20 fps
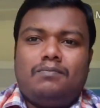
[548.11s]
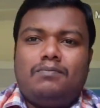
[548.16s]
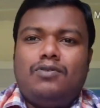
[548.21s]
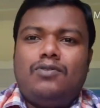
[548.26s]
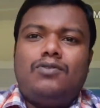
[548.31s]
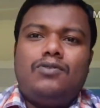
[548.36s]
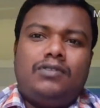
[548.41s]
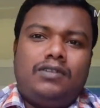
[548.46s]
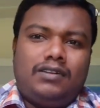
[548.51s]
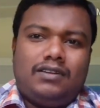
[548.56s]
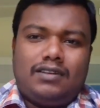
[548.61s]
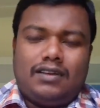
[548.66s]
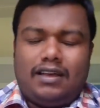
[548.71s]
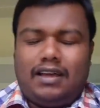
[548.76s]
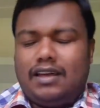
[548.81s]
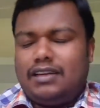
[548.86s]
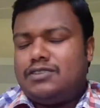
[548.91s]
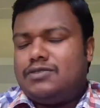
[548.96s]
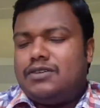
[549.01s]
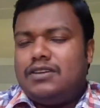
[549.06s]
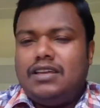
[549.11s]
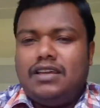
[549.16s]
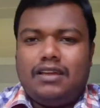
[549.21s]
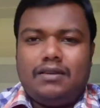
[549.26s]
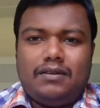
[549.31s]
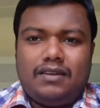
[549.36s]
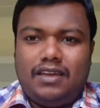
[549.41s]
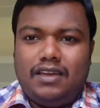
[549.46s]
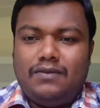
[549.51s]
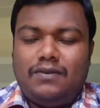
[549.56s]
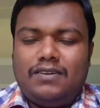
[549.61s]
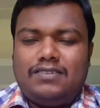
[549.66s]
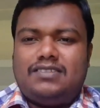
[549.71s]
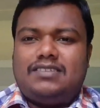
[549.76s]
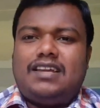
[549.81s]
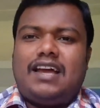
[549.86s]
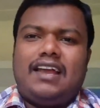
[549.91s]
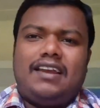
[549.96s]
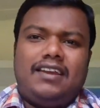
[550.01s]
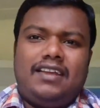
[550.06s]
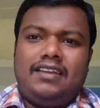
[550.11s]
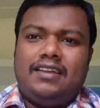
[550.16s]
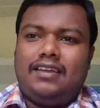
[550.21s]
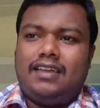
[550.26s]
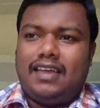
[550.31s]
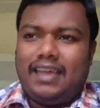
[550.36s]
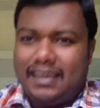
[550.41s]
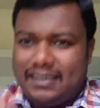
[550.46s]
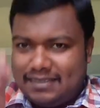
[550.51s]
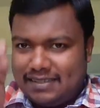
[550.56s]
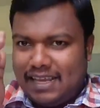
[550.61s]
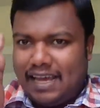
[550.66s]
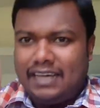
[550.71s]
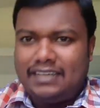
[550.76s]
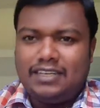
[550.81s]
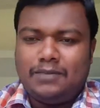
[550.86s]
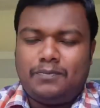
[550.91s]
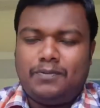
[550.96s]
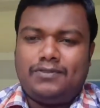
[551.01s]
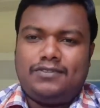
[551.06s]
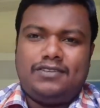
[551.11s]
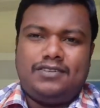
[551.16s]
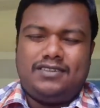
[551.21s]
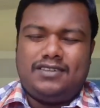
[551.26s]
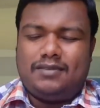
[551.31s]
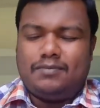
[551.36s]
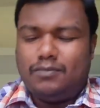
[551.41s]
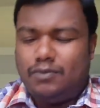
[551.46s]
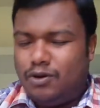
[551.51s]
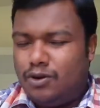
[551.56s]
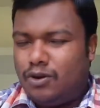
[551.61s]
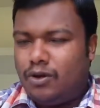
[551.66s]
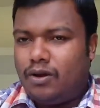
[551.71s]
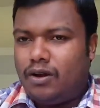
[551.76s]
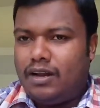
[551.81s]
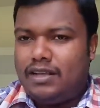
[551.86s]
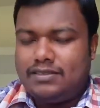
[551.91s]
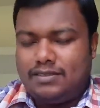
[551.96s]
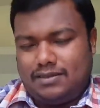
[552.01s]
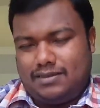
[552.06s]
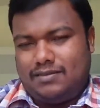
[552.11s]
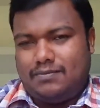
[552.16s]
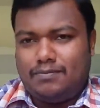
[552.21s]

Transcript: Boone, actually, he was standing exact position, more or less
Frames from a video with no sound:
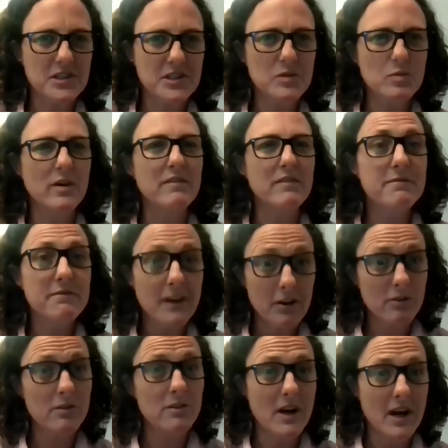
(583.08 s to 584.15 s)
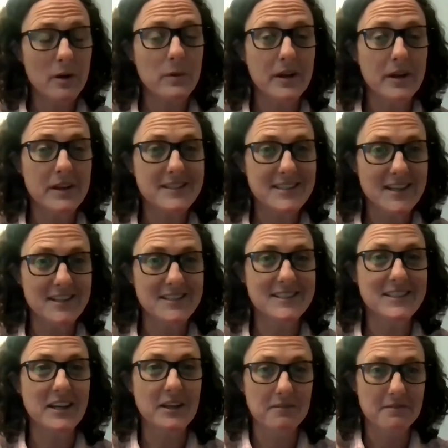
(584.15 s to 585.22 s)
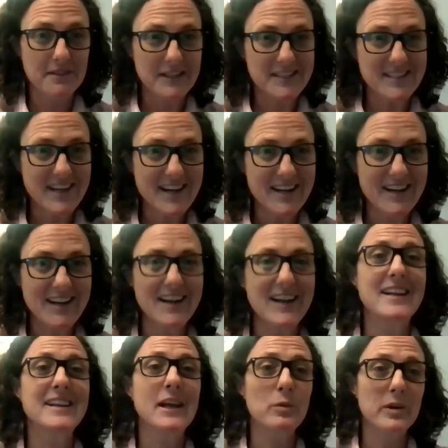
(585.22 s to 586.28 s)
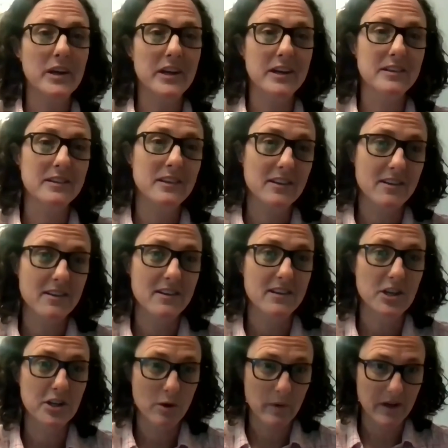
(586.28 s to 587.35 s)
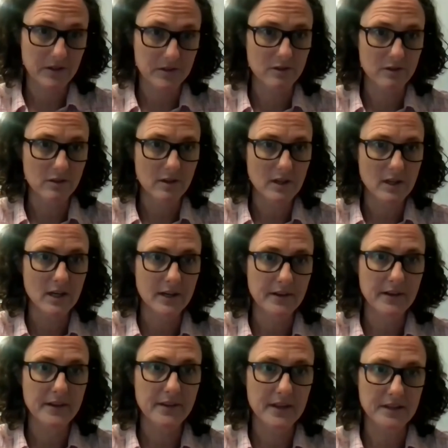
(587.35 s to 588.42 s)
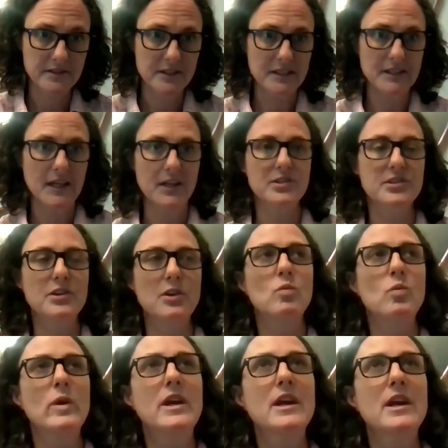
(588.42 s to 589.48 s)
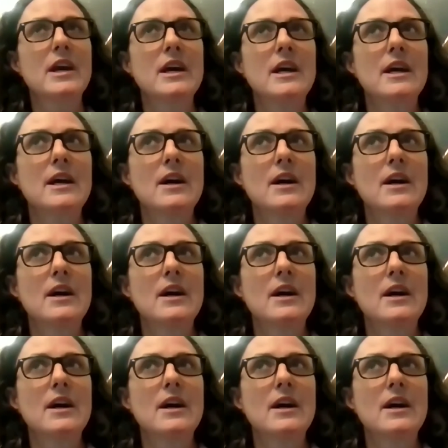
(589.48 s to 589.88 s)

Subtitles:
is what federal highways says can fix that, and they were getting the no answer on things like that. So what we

---

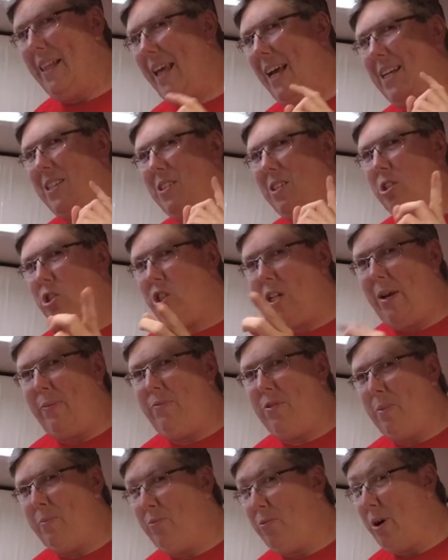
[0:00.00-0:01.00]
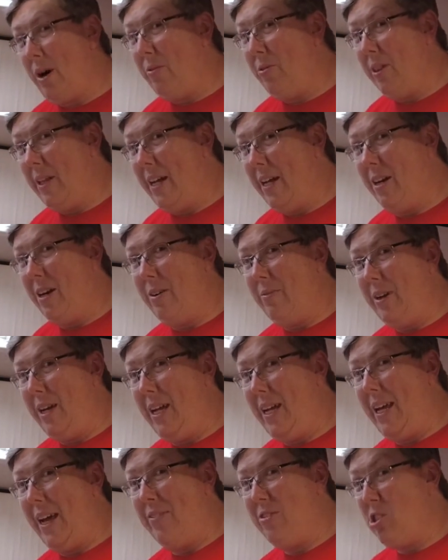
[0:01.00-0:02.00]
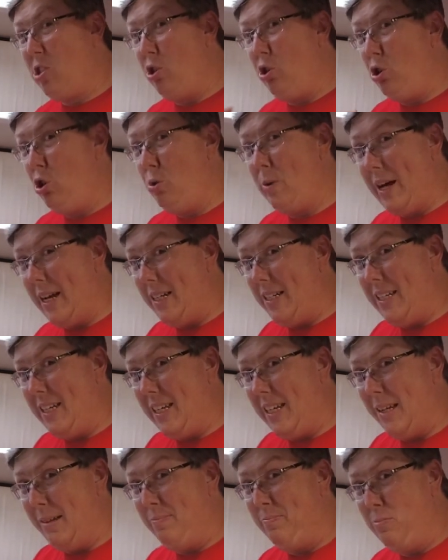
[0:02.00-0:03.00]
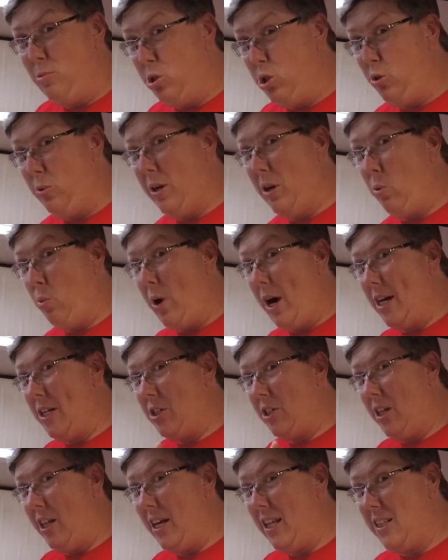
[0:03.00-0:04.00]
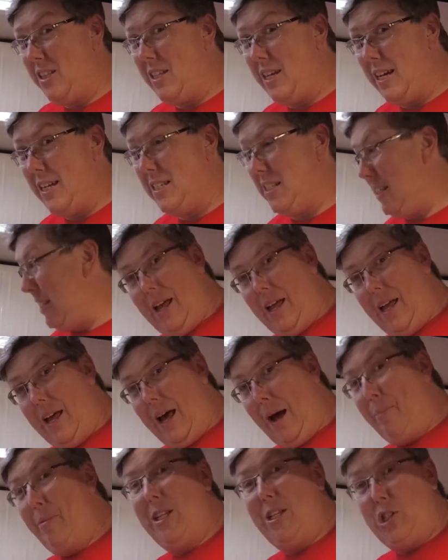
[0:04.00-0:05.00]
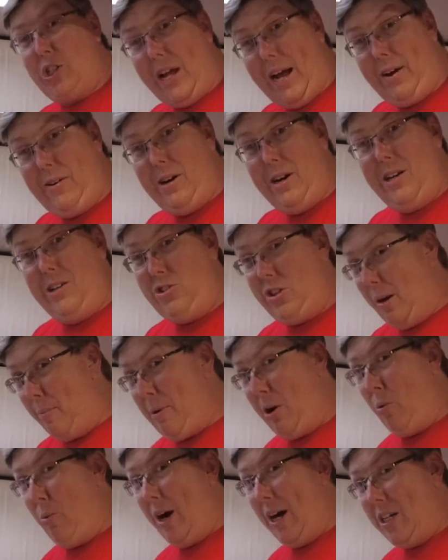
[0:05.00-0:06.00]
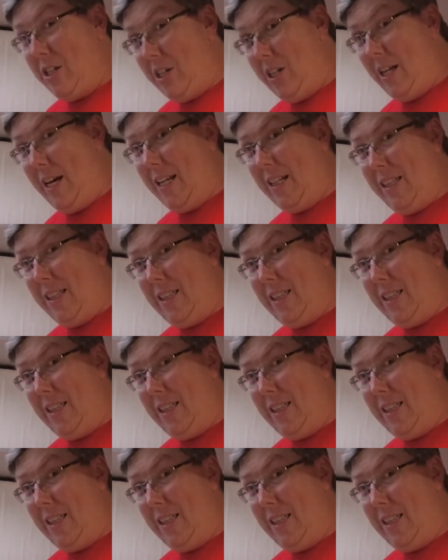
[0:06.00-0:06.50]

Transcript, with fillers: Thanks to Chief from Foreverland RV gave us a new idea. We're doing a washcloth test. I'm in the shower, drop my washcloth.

==

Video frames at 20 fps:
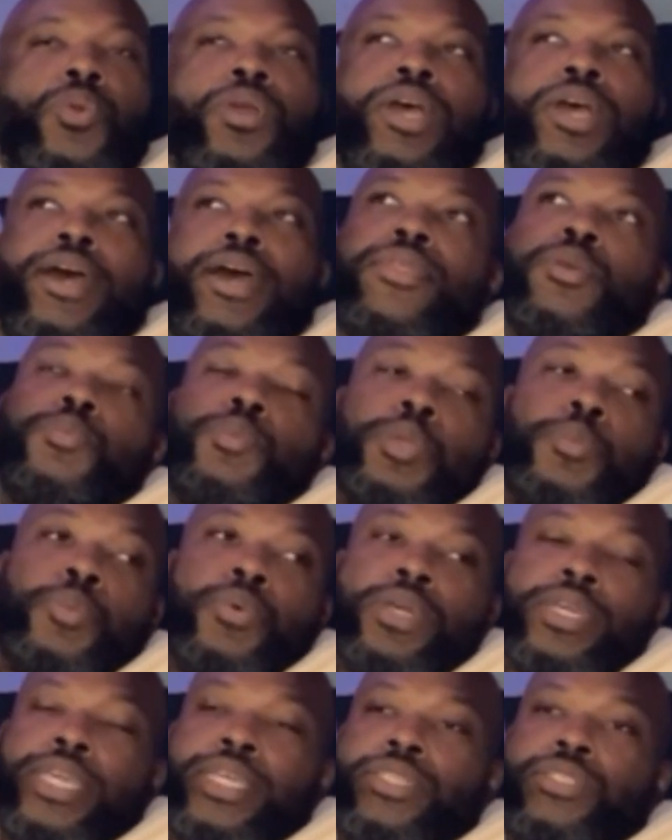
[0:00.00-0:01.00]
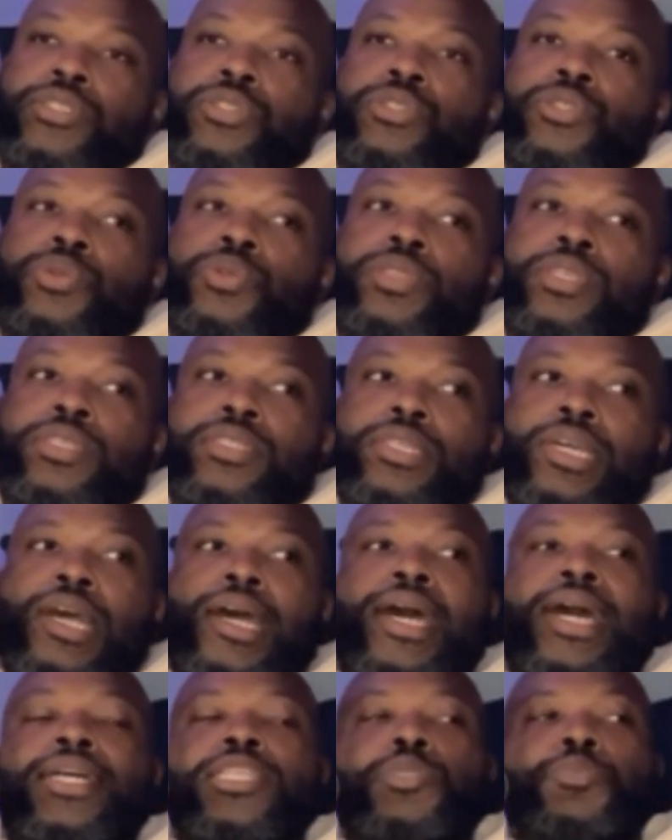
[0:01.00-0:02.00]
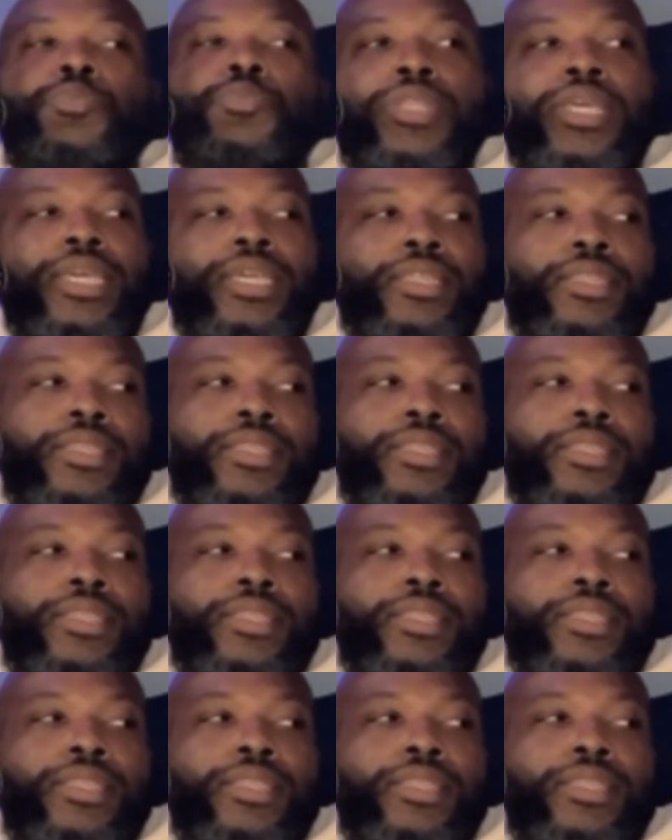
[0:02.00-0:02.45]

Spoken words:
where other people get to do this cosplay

#### WORK REQUEST
Show the lines above that include "from".

#### WRITTEN RESPONSE
Frames from a video with no sound:
Transcript, with fillers: Thanks to Chief from Foreverland RV gave us a new idea. We're doing a washcloth test. I'm in the shower, drop my washcloth.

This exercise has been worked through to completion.